Aquella noche Jacinta vio a Zacarías de nuevo en sueños. El ángel ya no vestía en negro. Iba desnudo, y su piel estaba recubierta de escamas. Ya no le acompañaba su gato, sino una serpiente blanca enroscada en el torso. Su cabello había crecido hasta la cintura y su sonrisa, la sonrisa de caramelo que había besado en la catedral de Toledo, aparecía surcada de dientes triangulares y serrados como los que había visto en algunos peces de alta mar agitando la cola en la lonja de pescadores. Años mas tarde, la muchacha describiría esta visión a un Julián Carax de dieciocho años, recordando que el día en que Jacinta iba a dejar la pensión de la Ribera para mudarse al palacete Aldaya, supo que su amiga la Ramoneta había sido asesinada a cuchilladas en el portal aquella misma noche y que su bebé había muerto de frío en brazos del cadáver. Al saberse la noticia, los inquilinos de la pensión se enzarzaron en una pelea a gritos, puñadas y arañozos para disputarse las escasas pertenencias de la muerta. Lo único que dejaron fue el que había sido su tesoro más preciado: un libro. Jacinta lo reconoció, porque muchas noches la Ramoneta le había pedido si podía leerle una o dos páginas. Ella nunca había aprendido a leer.

That night, Jacinta again saw Zacarías in her dreams. The angel was no longer clothed in black. He was nude, and his skin was covered with scales. And he was no longer accompanied by his cat; instead a white serpent twined around his torso. His hair had grown down to his waist, and his smile -- the caramel smile which she had kissed in the cathedral of Toledo -- appeared to be cut through by triangular teeth, serrated like those she had seen in some fish of the high seas, their tails writhing at the fish market. Years later, the girl would describe this vision to a Julián Carax eighteen years old, remembering that on the day when Jacinta was leaving the Ribera boarding house to move to Aldaya's mansion, she learned that her friend Ramoneta had been murdered, stabbed in the doorway that same night, and that her baby had died of exposure in the corpse's arms. On learning the news, the tenants of the boarding house got in a screaming fight, throwing fists and scratching in a row over the dead woman's meager possessions. The only thing left was what had been her most cherished treasure: a book. Jacinta recognized it, for on many nights Ramoneta had asked if she'd read a page or two. Herself, she had never learned to read.

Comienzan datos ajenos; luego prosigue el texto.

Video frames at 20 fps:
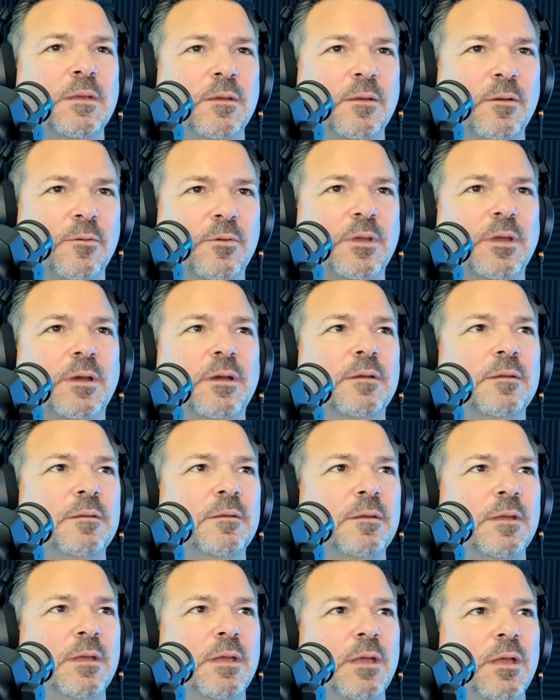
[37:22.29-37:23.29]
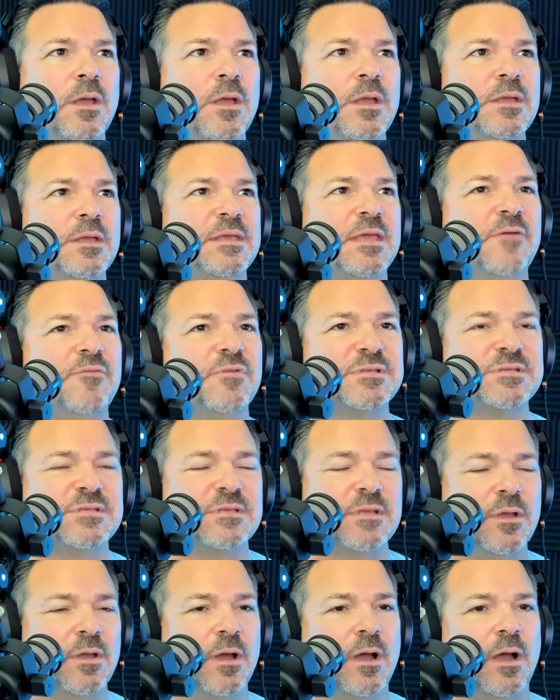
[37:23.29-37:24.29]
Okay. Give us,
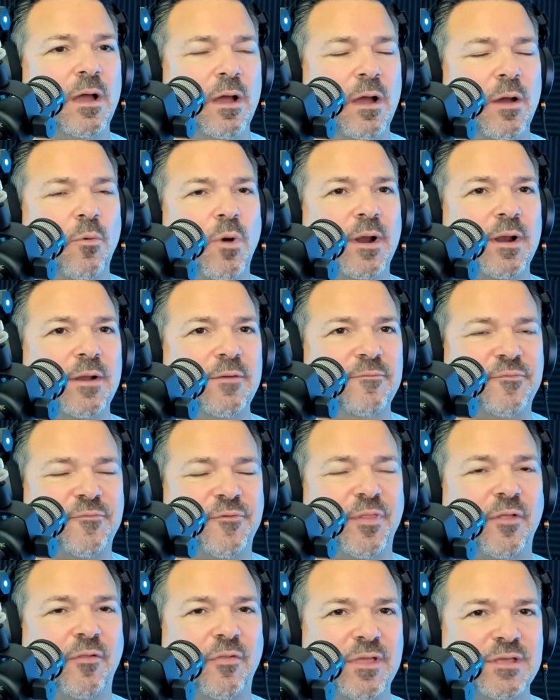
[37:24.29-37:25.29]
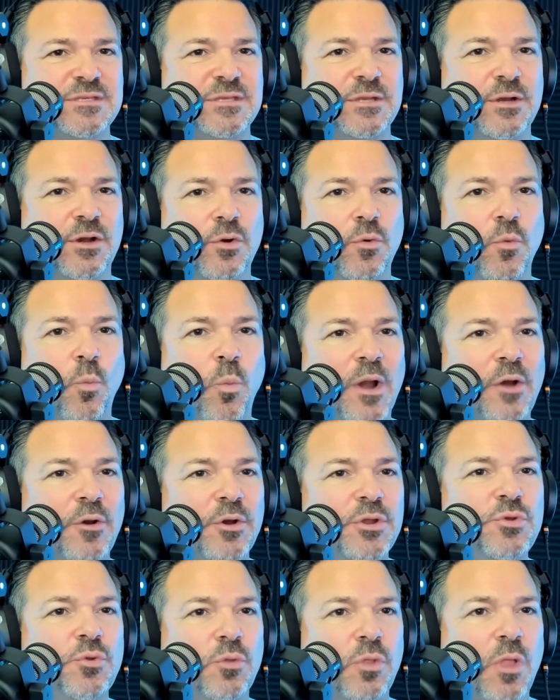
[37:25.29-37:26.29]
I want it for the listener, where are
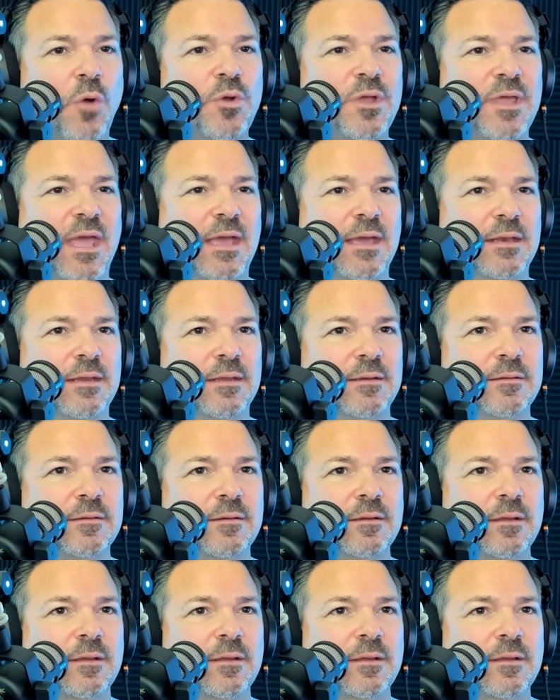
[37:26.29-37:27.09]
you located?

A key bit of plot development occurred at the end of Chapter 28, which was that Daniel had his first sexual experience*, with Bea. This seems to have opened up the book a lot, for the time being at least (as of Chapter 31) -- Daniel seems like a much better narrator for his experience. Daniel and Fermín's visit to the asylum has been gripping (though the detail about the old man's making Daniel promise to find him a hooker seemed a little silly.) The mysticism in Jacinta's story is seeming much more authentic to me than the mystical bits in the first half of the book.

Maybe the most striking thing is, the construction of the book is getting less transparent -- in the first half of the book, it has often been too blindingly obvious, just where Ruiz Zafón is going with each detail of the plot. As Daniel and Fermín move through Santa Lucía and listen to Jacinta's story, it is refreshingly hard to see where they're going.

* Or, well, nix that -- I was reading too much into the ellipses. But they kissed passionately, which for the purposes of this story seems to come to about the same thing.